Peer review is an evaluation of a proposed project for scientific or technical quality and relevance performed by experts with the scientific knowledge and technical skills to conduct the proposed work or to give expert advice on the merits of a project.

Socially disadvantaged farmer or rancher is a farmer or rancher who is a member of a socially disadvantaged group.

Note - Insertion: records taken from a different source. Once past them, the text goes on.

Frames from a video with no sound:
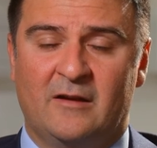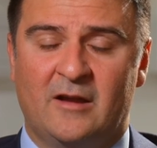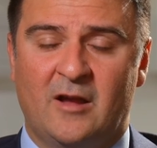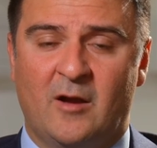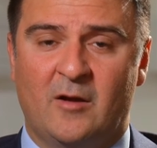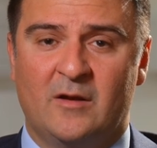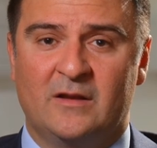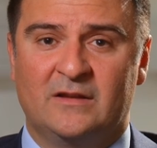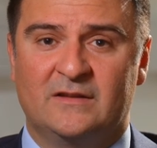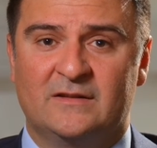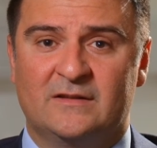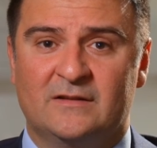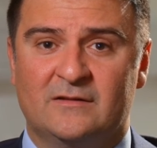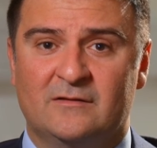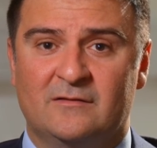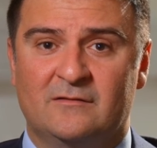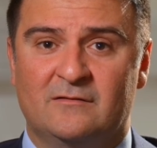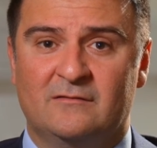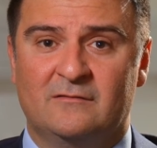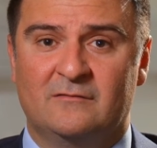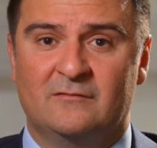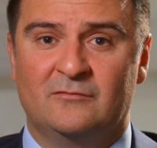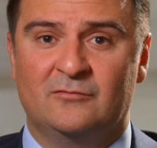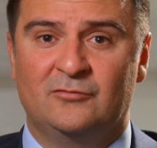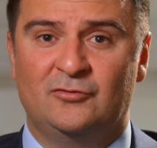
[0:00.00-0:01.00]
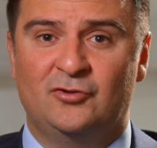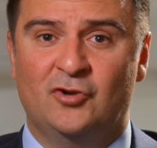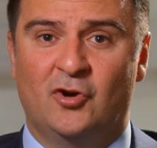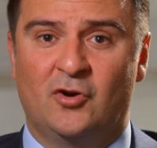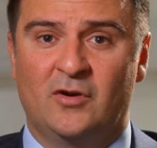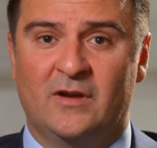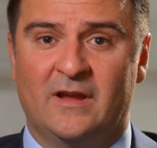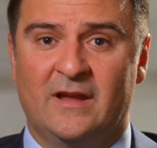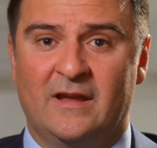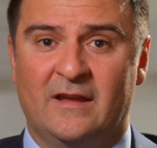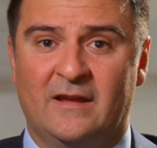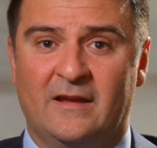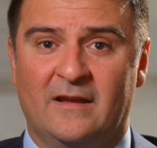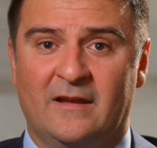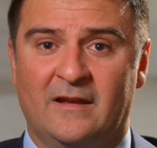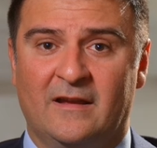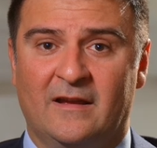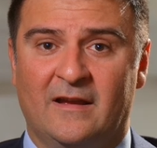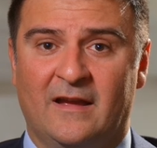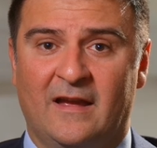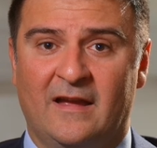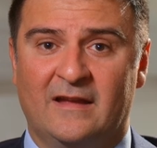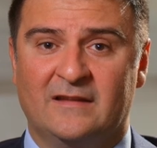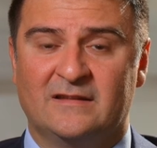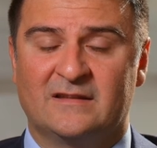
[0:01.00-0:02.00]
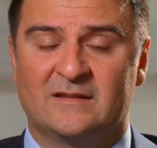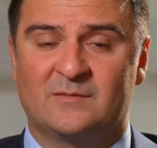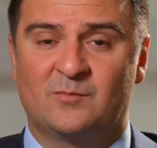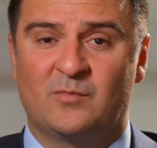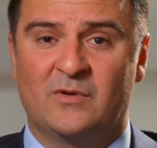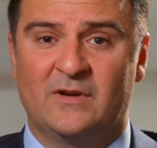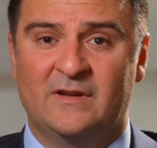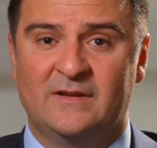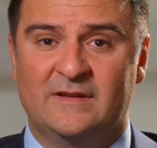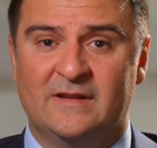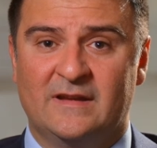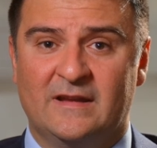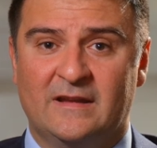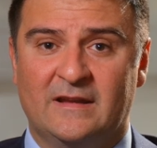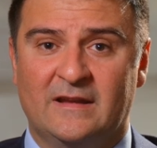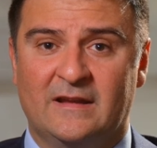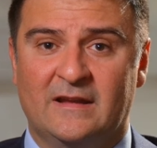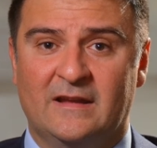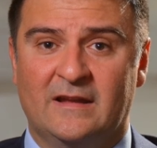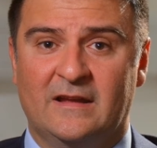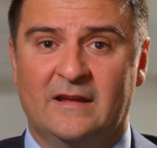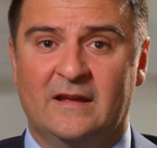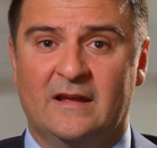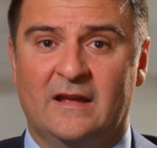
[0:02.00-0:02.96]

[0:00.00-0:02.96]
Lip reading: Going to jogging and sprinting,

Socially disadvantaged group is a group whose members have been subjected to racial or ethnic prejudices because of their identity as members of a group without regard to their individual qualities. Socially disadvantaged groups include, but are not limited to, African Americans, Native Americans, Alaskan Natives, Hispanics, Asians, and Pacific Islanders. The Secretary will determine on a case-by-case basis whether additional groups qualify under this definition, either at the Secretary’s initiative or in response to a written request with supporting explanation.

Technical Assistance is providing hands-on educational and technical assistance through workshops, site visits, and other means of contact with socially disadvantaged farmers and ranchers to enable them to understand the application process and to apply for, and increasingly participate in, USDA programs.

USDA Authorized Departmental Officer is the Director, OAO, who is the signatory for the award document.

USDA Programs are those programs and activities established or authorized by: the Agricultural Act of 1949 (7 U.S.C. 1421 et seq.); the Consolidated Farm and Rural Development Act (7 U.S.C. 1921 et seq.); the Agricultural Adjustment Act of 1938 (7 U.S.C. 1281 et seq.); the Soil Conservation Act; the Domestic Allotment Assistance Act; the Food Security Act of 1985; and other such acts as determined by the Director, OAO, USDA, on a case-by-case basis, either at the Director’s initiative or in response to a written request with supporting explanation for inclusion of an Act. USDA programs include, but are not limited to the: Federal Crop Insurance, Farm Loan Program, Agricultural Conservation Program, programs comprising The Environmental Conservation Acreage Reserve Program, Conservation Technical Assistance Program, Emergency Conservation Programs, Forestry Incentives Program, Great Plains Conservation Program, Integrated Farm Management Option Program, Price Support and Production Adjustment Program, Rural Environmental Conservation Program, Soil Survey Program, Water Bank Program, and Farm Loan Programs (Farm Ownership, Operating Soil and Water, Emergency Loans, and Bio-Crop Assistance Program.)